Diego, interrompeste-me uma possível sesta, com os estalitos da tua
língua e com esse tornado que provocas ao mastigar. Agradecer-te-ia que
comesses com mais comedimento. E que
importa, Excelência, agora que o acordei? Por muito cuidado que se
tenha, senhor, ao comer sempre se emitem rumores. O pássaro, no seu voo, roçou
o vidro da janela com rápido, efémero ruído. E, a propósito de rumores, Diego, que se diz hoje pela corte? O criado
acabou de mastigar o pedaço de truta que os seus dedos gordurosos tinham levado
à boca. As mãos do criado eram grandes, e quando remexiam no prato cobriam-no.

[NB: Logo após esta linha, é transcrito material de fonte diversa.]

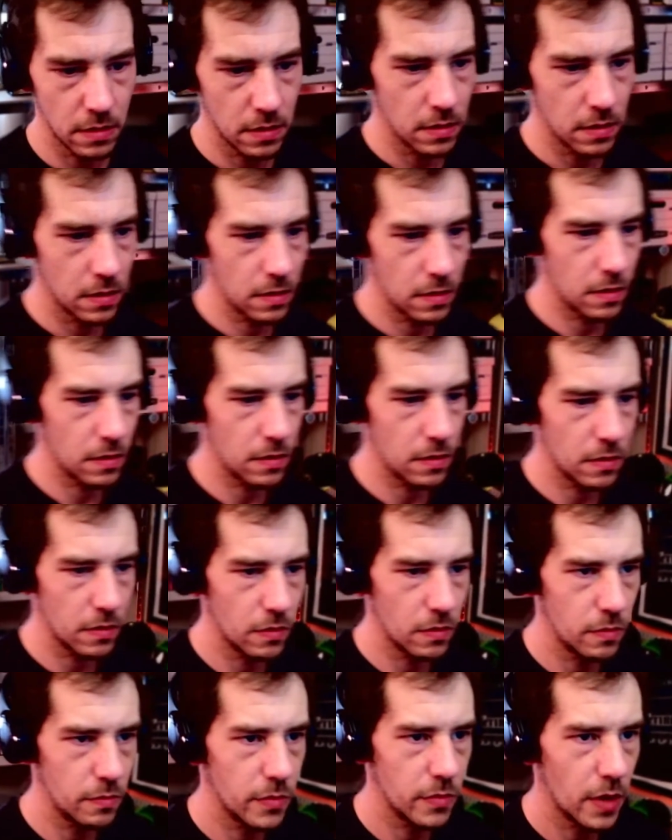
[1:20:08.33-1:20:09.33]
Oh,
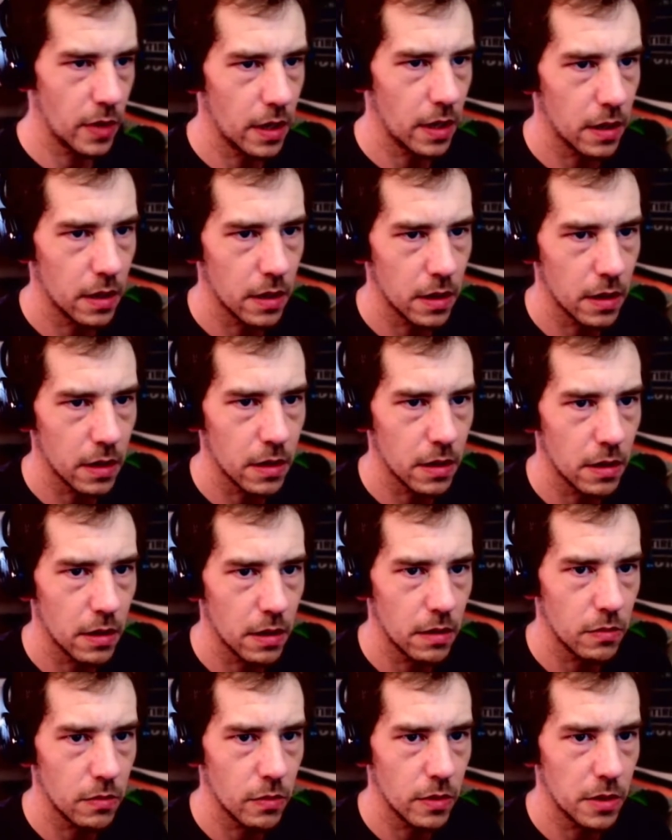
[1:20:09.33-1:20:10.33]
I got a
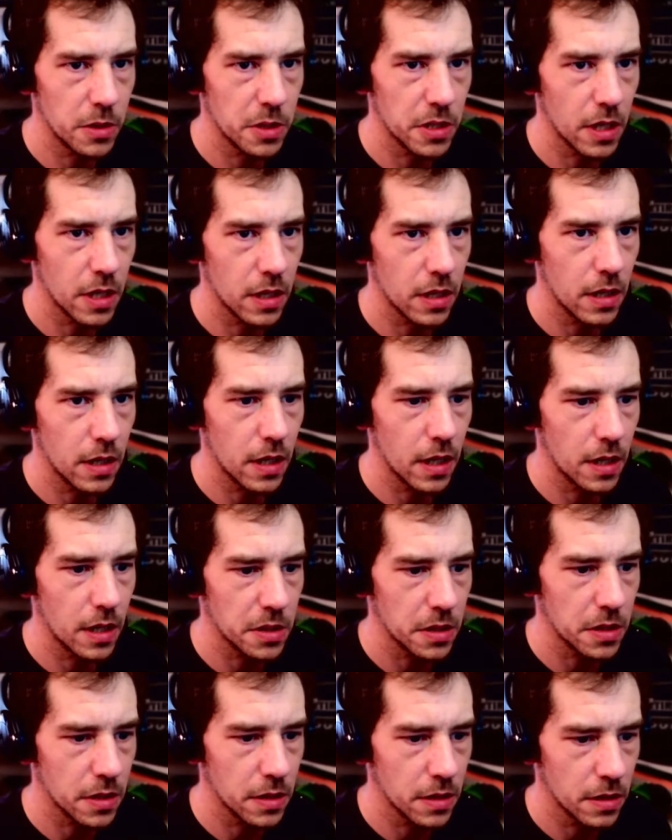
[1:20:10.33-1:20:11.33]
call. 1 second,
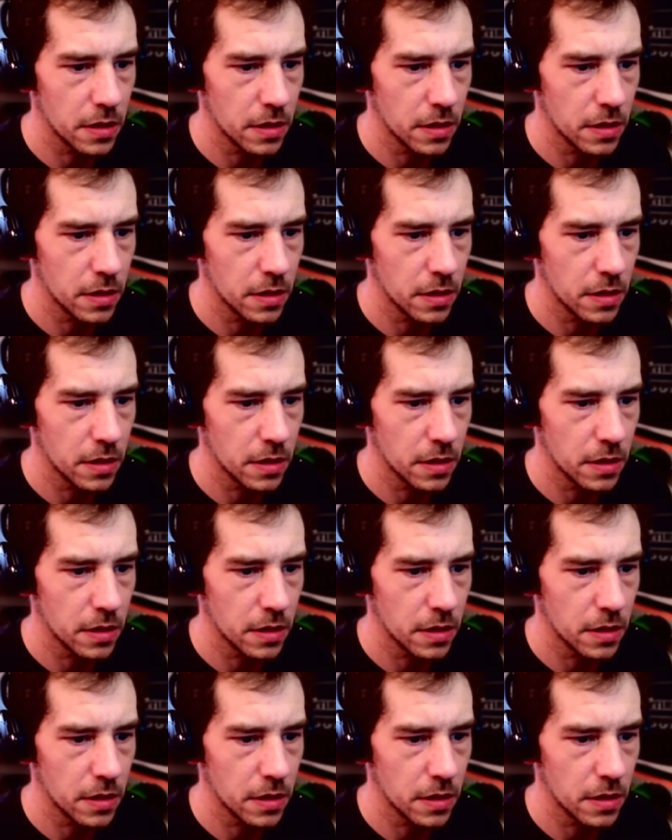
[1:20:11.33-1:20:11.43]
guys.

um frade capuchinho, dos de Medinaceli, tocou a rebate, como se houvesse fogo,
e à gente que se ajuntou lançou um sermão incendiário contra os pecados dos
grandes que cabe ao povo pagar, ou, pelo menos, compensar por meio de
penitências públicas pelos danos que não cometeu. Isto tinha também algo a ver
com uma serpente boa e com um belíssimo diabo. Garanto-lhe, Excelência, que o
povo teria posto fogo ao Paço se o frade lho tivesse ordenado, mas limitou-se a
organizar procissões a desoras, uma num bairro, outra noutro, por aí fora, com cantos
penitenciais e ele próprio à frente de uma delas, arrastando uma cruz. Está toda
a gente em brasa e não há ninguém que não espere sair à rua carregado de
correntes. Isso excita muito as mulheres, e quando voltam a casa, derreados,
encontram-nas inquietas, e têm de fazer uma segunda penitência. E no mentideiro?
No mentideiro,
Excelência, tratou-se de três temas, por sua ordem, digamos: ao princípio todos
falavam de Marfisa, Vossa Excelência sabe a quem me refiro: se é assim, se é
assado, se tem as mamas tesas ou descaídas. O pássaro que esvoaçava pelo
jardim, e que às vezes gritava, não podia sugerir a imagem de umas mamas, nem
descaídas nem tesas: Sua Excelência lamentou-o. Depois, se o rei tinha passado
a noite com ela, o que fez Sua Majestade subir dois ou três pontos na estima
dos presentes, embora não tenham faltado maledicências que reduziram a nada a
acutilância real; por último, senhor, continuou-se a falar do rei, mas desta
vez porque se disse que tinha pedido aos gritos para ver a rainha nua. E aqui,
senhor, as opiniões dividiram-se, porque alguns, poucos, consideravam-no um mau
exemplo, e muitos, a maioria, como o exemplo que havia a seguir, e que se deixassem
de tretas e considerações. Nisto um cavalheiro bem posto, embora com ar de
novo-rico, mais que de fidalgo, proferiu mais ou menos estas palavras: … se o rei consegue ver a rainha nua, todos
teremos pretexto para despir as nossas fêmeas, sejam esposas ou queridas, e
despir-se-ão todas as destes reinos, e as mulheres das Índias, e acabarão nuas
as mulheres do mundo inteiro, se pega a moda, o que vai sendo hora de que
aconteça, porque de camisas de noite compridas e de disputas para que as
levantem um pouco mais, estamos nós tão cansados como elas. O único perigo, e
este meramente imaginário, reside em que se disponham a sair nuas para a rua,
ou com trajes tão transparentes que deixem ver tudo, pois são bem conhecidos os
desejos que têm as mulheres de publicarem os seus segredos. Posso dizer a
Vossa Excelência que na roda onde se dizia isto não havia padres, e, se algum
havia, não vestia roupa talar, e não esteve em desacordo com a opinião do
novo-rico». In Gonzalo Torrente Ballester, Crónica del Rey Pasmado, Crónica do Rei
Pasmado (Scherzo em re(i) maior alegre, mas não demasiado), Editorial Caminho,
1992, ISBN 972-21-0708-9.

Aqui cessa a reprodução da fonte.